Re: what do i need in an rpg engine?

@13
SO I don't have the time for the long version, but I've been giving a lot of thought to this lately.

Firstly, as a blind programmer, coding your game in code isn't actually unreasonable.  In fact on my to prototype as a Synthizer test list is a map language that's basically just a bunch of Python classes.  If you go really far with this (and you shouldn't--it's hard enough that things like "Use C++ to embed V8 to..." come up) you can go so far as reloading the entire game while it's running with a keystroke.  You should have your levels be separate from your game in the sense of being decoupled, but there's nothing saying your levels can't be .py files that build the objects, and a bunch of helper methods to build the common things.  If we were sighted, dialogs and stuff would be nice, but I tried that.  It's a dead end for anything really complicated, no matter what you do there's just too many things to tab through.

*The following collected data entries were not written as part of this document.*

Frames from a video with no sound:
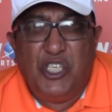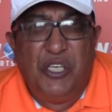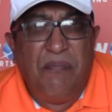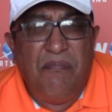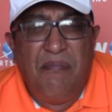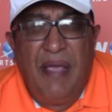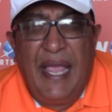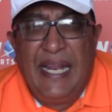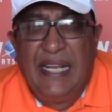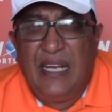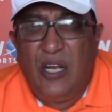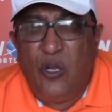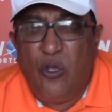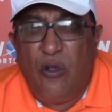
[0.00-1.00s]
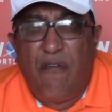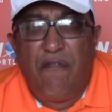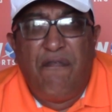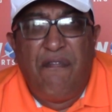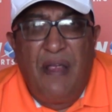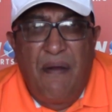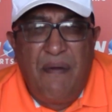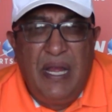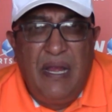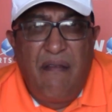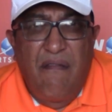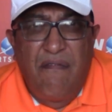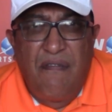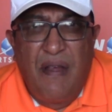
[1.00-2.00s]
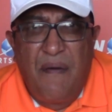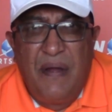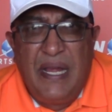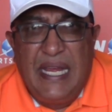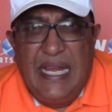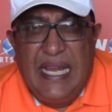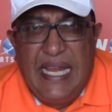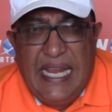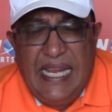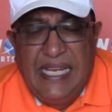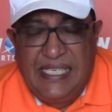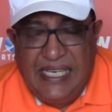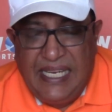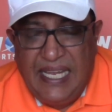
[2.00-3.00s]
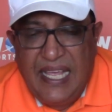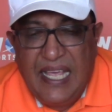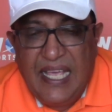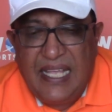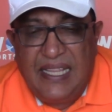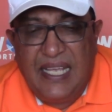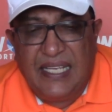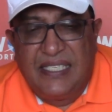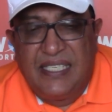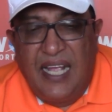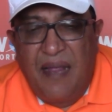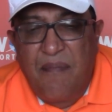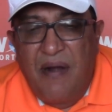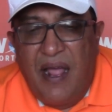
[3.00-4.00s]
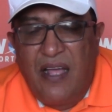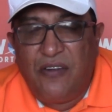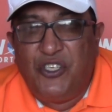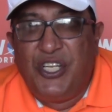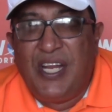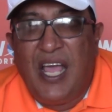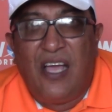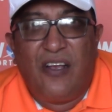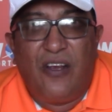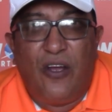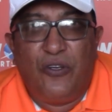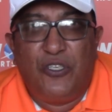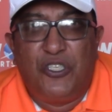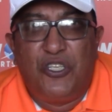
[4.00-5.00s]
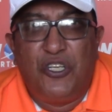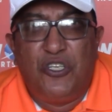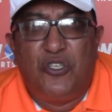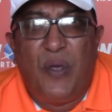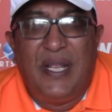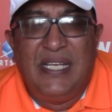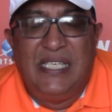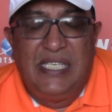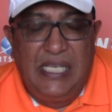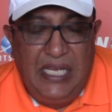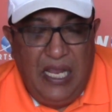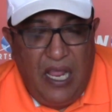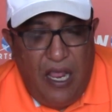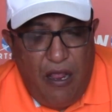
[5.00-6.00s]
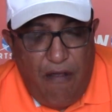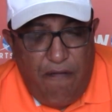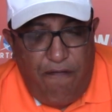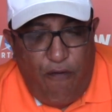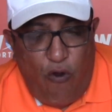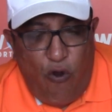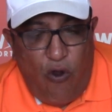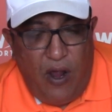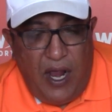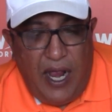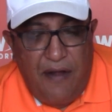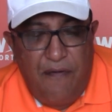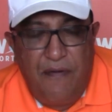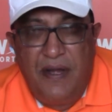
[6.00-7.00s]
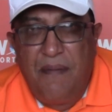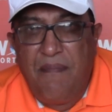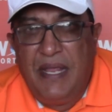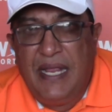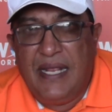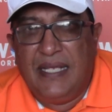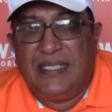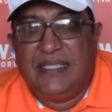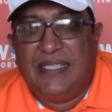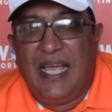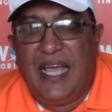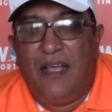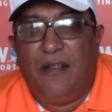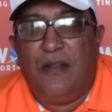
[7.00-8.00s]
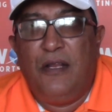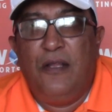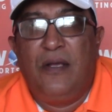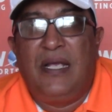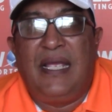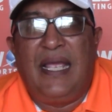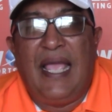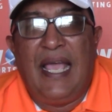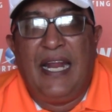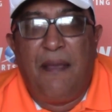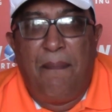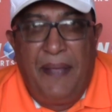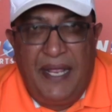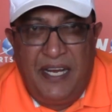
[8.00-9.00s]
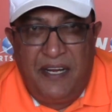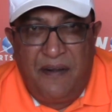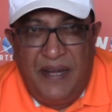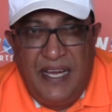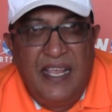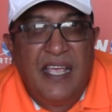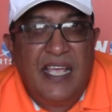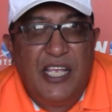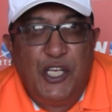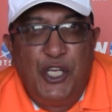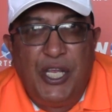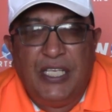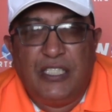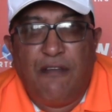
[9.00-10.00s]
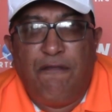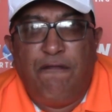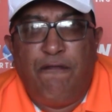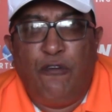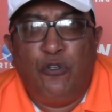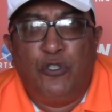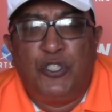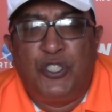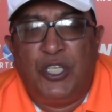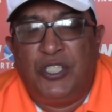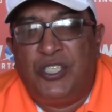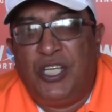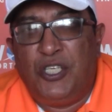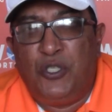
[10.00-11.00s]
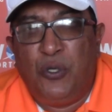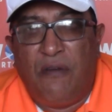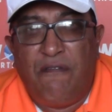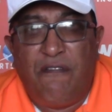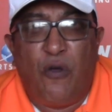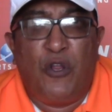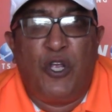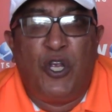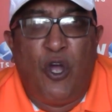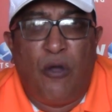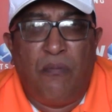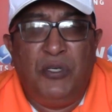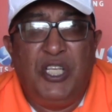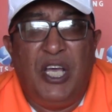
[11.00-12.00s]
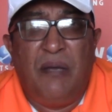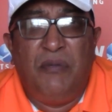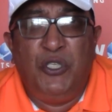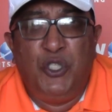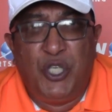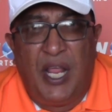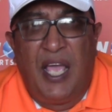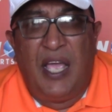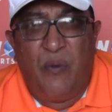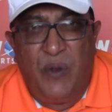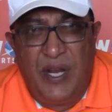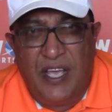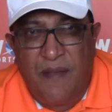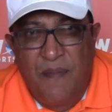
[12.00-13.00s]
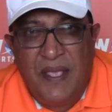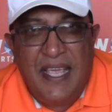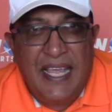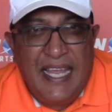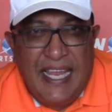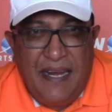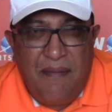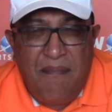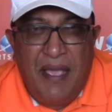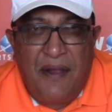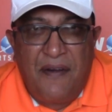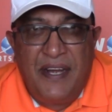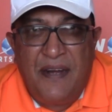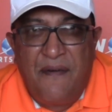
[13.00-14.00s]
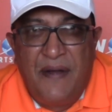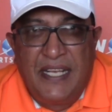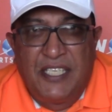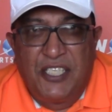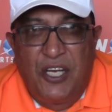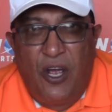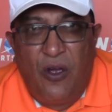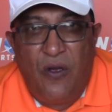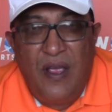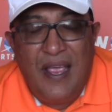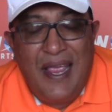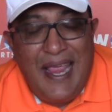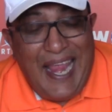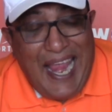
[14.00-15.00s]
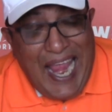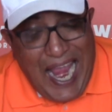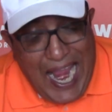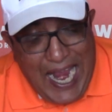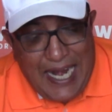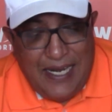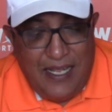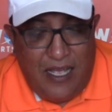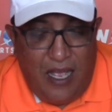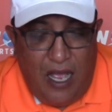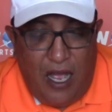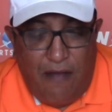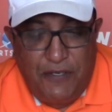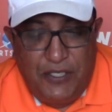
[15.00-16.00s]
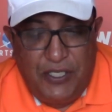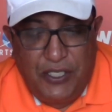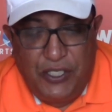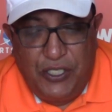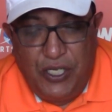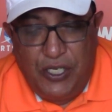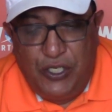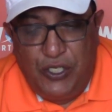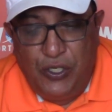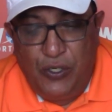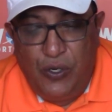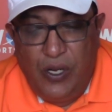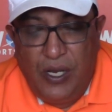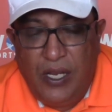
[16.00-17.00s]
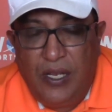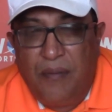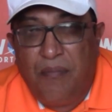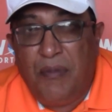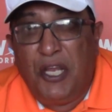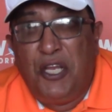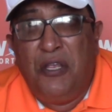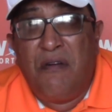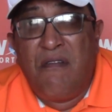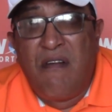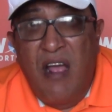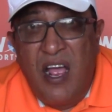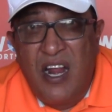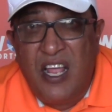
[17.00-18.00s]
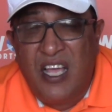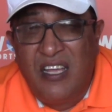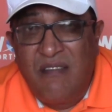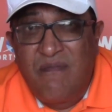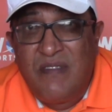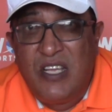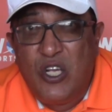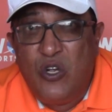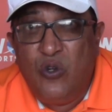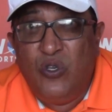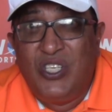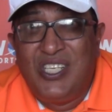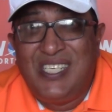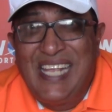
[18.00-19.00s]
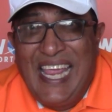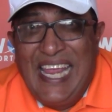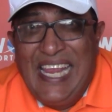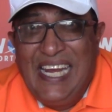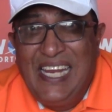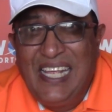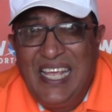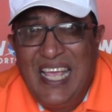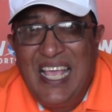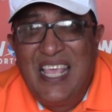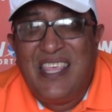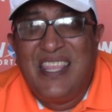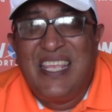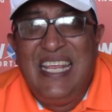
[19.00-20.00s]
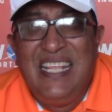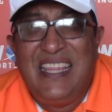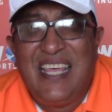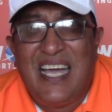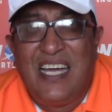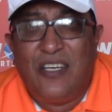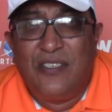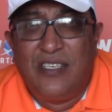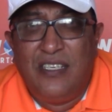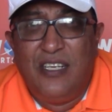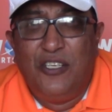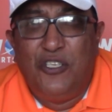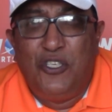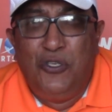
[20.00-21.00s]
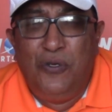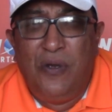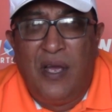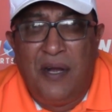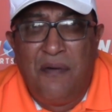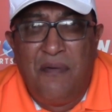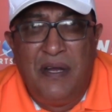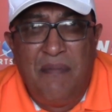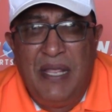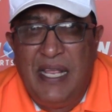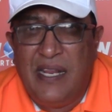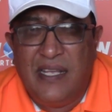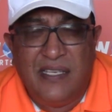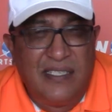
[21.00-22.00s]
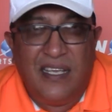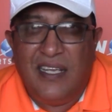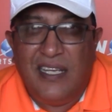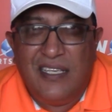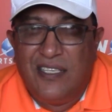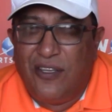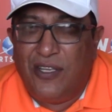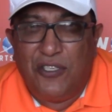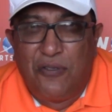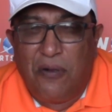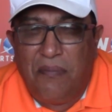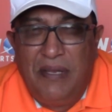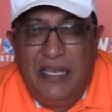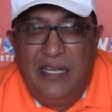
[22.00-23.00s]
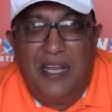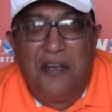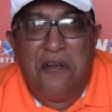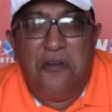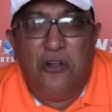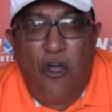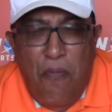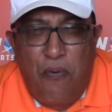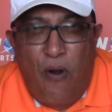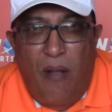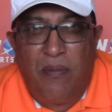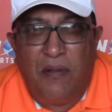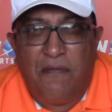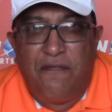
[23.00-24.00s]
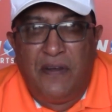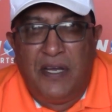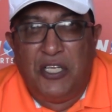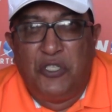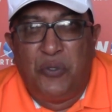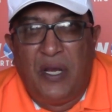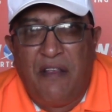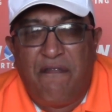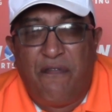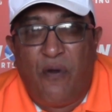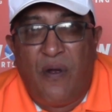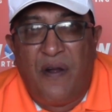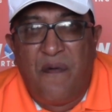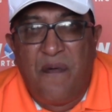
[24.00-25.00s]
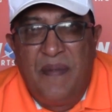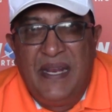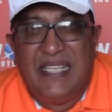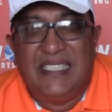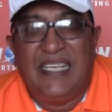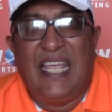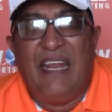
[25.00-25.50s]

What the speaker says: She made it look very, very easy. This time round, she now goes 2400 meters. Now look at her pedigree. She is a full sister to a Vodacom Durban July winner in Marinaresco, and a half sister to Mekirana, who stayed 3200 meters. So this will be no problem for her 2400 meters.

Being in code also lets you define your events right there in Python in the same file that says this is a sword that does 10 damage, then you .add_magical_effect(percent_chance, my_function) and done.

Second, give your objects ids, I like strings, "the-magic-sword-5" "western-temple-orc-guard-7" etc.  Then you can look up any object from anywhere and you can have well-known ids somewhere, plus saving to disk/the network/etc are all pretty easy.

Saving quest progress etc. usually happens through quest flags, which you can either save manually or, if you go the route of being able to just save object hierarchies, you let the object hierarchy saving thing do it and just give the player a bunch of quest flag child objects (but getting into how to write really good serialization is the long version I don't have time for).

The solution I came up for with items on maps is this, but it comes with a disclaimer that the solution was invented because how I was doing it failed and I haven't coded it because Synthizer etc.  There are actually two kinds of items, not one kind of item.  The first kind of item is the magical sword of magicalness: a concrete description of something with some code attached, which you edit in the level editor and give a descriptive ID to.  The second kind of object is a reference to a weapon, which gets the id of the weapon, and holds any other state about the weapon that modifies itself while the player is playing.  Why do you do this?  Because then when you modify the sword as the level designer, the sword itself isn't in the player's save file, all that's in the player's save file is the ref, which records that the player has the sword.

To actually deal with spawning them, it's the same thing as quests, if you want some items that don't respawn.  You just put whether or not the player got the object in the quest flags and don't spawn that ref into the map if they did.  Or you examine their inventory and see "do they have a copy of me" or etc.

You're thinking one level too far down the chain of abstraction.  In actuality you don't retain a bunch of specific lists of things, you don't want to write this as some giant overarching algorithm that figures out spawning.  Let objects make decisions about themselves.  For example there is nothing wrong with always having objects on the map, but letting all the objects in the game disable themselves, and if an object is disabled it's still there but you never tick it, whenever you iterate you skip it, etc.  Then your refs on maps can just switch themselves off and on due to whatever.  And for object hierarchies, juist give every object children and then the map object knows how to simulate itself by looking at what it's immediate children are.

And okay, so your next thought is going to be--but how do I spawn these things? Just make a spawner object that knows how to check a quest flag or whatever, and tell the spawner to invent a unique object id and spawn an instance of this other class over here in whatever it's parent is.

But also...you're thinking too much about data structures too.  Think backward from the end product some.  How does a level designer use it, if you're going to describe the levels in code what does a convenient level language look like, what specifically saves on the player's save file (hint: much, much less than you seem to think, I'd look up how sighted games do this).

Maybe I'll explain serialization later when I have the time to write something that makes this look like a short post. I sort of want to write a library for it, but time and higher priorities.  Suffice it to say that you can knock together something that will save literally the entire game world as it is at any point during gameplay in a day if you know what you're doing, probably less, and that the actual problem once you have that isn't saving too little, it's not going overboard and saving too much and backing yourself into a corner with player save file migration issues that are basically impossible to deal with.  I had this, the reason I arrived at refs as a solution isn't because they're convenient.  They're convenient but the real advantage is that when you have something that can save anything, it's a convenient way to not save things that the game designer needs to change later.